We strongly believe in hiring for attitude because studies show 45% of all bad hires are a result of attitude and personality conflicts.
After twenty-seven years of closely examining hundreds of organizations, we have witnessed the result of corporate America’s inability to sort the good-natured people from the problem types by just looking at the people they have working for them. Based on what clients have told us and what we have personally witnessed, we outlined these percentages:
Five percent are good-natured employees who are hard working, loyal, cooperative, positive, thoughtful and competent. These employees need little or no supervision. Unfortunately are often taken for granted.
Thirty percent are mostly good-natured and hard working, but have some minor rough edges.
Thirty percent have personality rough edges, such as rule breaking, personal agendas, outspoken negativity and stubbornness. Their rough edges are easily managed, and their productivity more than makes up for the irritations they cause.
Thirty percent have a poor attitude. They are sometimes unwilling, offensive, unmanageable, absent and selfish (have their own agendas), but are productive. Their faults can be hidden for up to a year. While half of them respond satisfactorily to discipline and need plenty of it, the other half keep relapsing back into bad attitudes. The ones that relapse are similar to the next category, but not as bad.
Five percent are the quintessential problem employees. They are unmanageable, emotionally unstable, offensive and scheme away on their own agenda—yet can do a bang-up job. They have an unyielding what’s-in-it-for-me attitude.
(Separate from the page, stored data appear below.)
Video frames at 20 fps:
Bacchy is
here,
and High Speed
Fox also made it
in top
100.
They don’t (and won’t) respond to correction, discipline, punishment, fines or anything else you can dream up. They may pretend improvement for a few weeks. This is why the “three strikes and you’re out” law came into effect for criminals—these types don’t ever get it. No matter how hard anyone tries to change them, they won’t. And, just like the previous category, the extent of their negativity can be camouflaged for up to a year after being hired.
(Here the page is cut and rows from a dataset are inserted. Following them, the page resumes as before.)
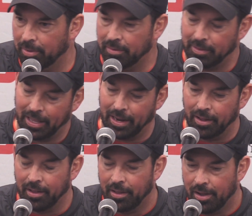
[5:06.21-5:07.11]
But again,
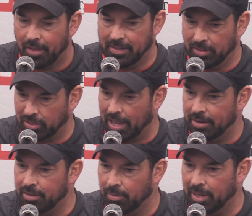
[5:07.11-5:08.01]
on the other
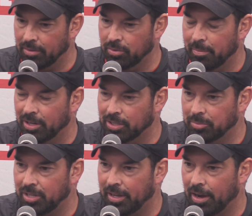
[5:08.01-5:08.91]
side, you know, we've got to do a better
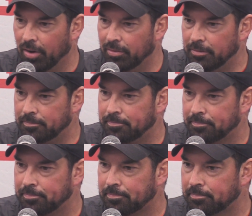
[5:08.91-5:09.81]
job to take care of it.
In reality, most problem people could care less about hiding their ugly side after the probation period is over and they have their medical benefits. Employers keep them around because they are often the most skilled, but the hardest to confront and the most secretive about the total number of problems they cause. Don’t get us wrong, employers know about the problems, but not the overall extent (at least until the employee leaves).
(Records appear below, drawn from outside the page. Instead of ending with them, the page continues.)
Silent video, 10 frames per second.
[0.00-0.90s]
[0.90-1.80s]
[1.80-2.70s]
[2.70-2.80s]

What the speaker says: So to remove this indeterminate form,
Most managers are relieved when one of these types is gone. The co-workers who had to work closely with them are also relieved. The manager may feel sorry about the loss of skill, ability and know how, but overall are relieved.
Many problem people who are hired but detected early on and let go are not part of this group. However, they are part of the hiring mistakes.
Isn’t it amazing that companies can survive? And, do you know what—many small ones don’t. From many studies of new companies, we have seen that only about 5% survive their first ten years. We are sure you have noticed some big ones failing, but many of the ones that don’t make it are quite small. They are picked off one by one, not because of market conditions (their competitors survive), but poor management. Because the success of companies depends on people—no, the right people. One of the biggest reasons these failed companies are pushing up daisies is due to management hiring decisions.
A good exercise is to think about those who report to you, by putting them in the pie chart. Be honest. Now you know if your hiring process is better or worse than the average by looking at your own company’s pie chart. If you don’t have people reporting to you, the pie chart won’t be as real, unless you are very observant. The brutal, horrible, painful truth is that too many problem employees, personality misfits and those with low emotional intelligence get hired.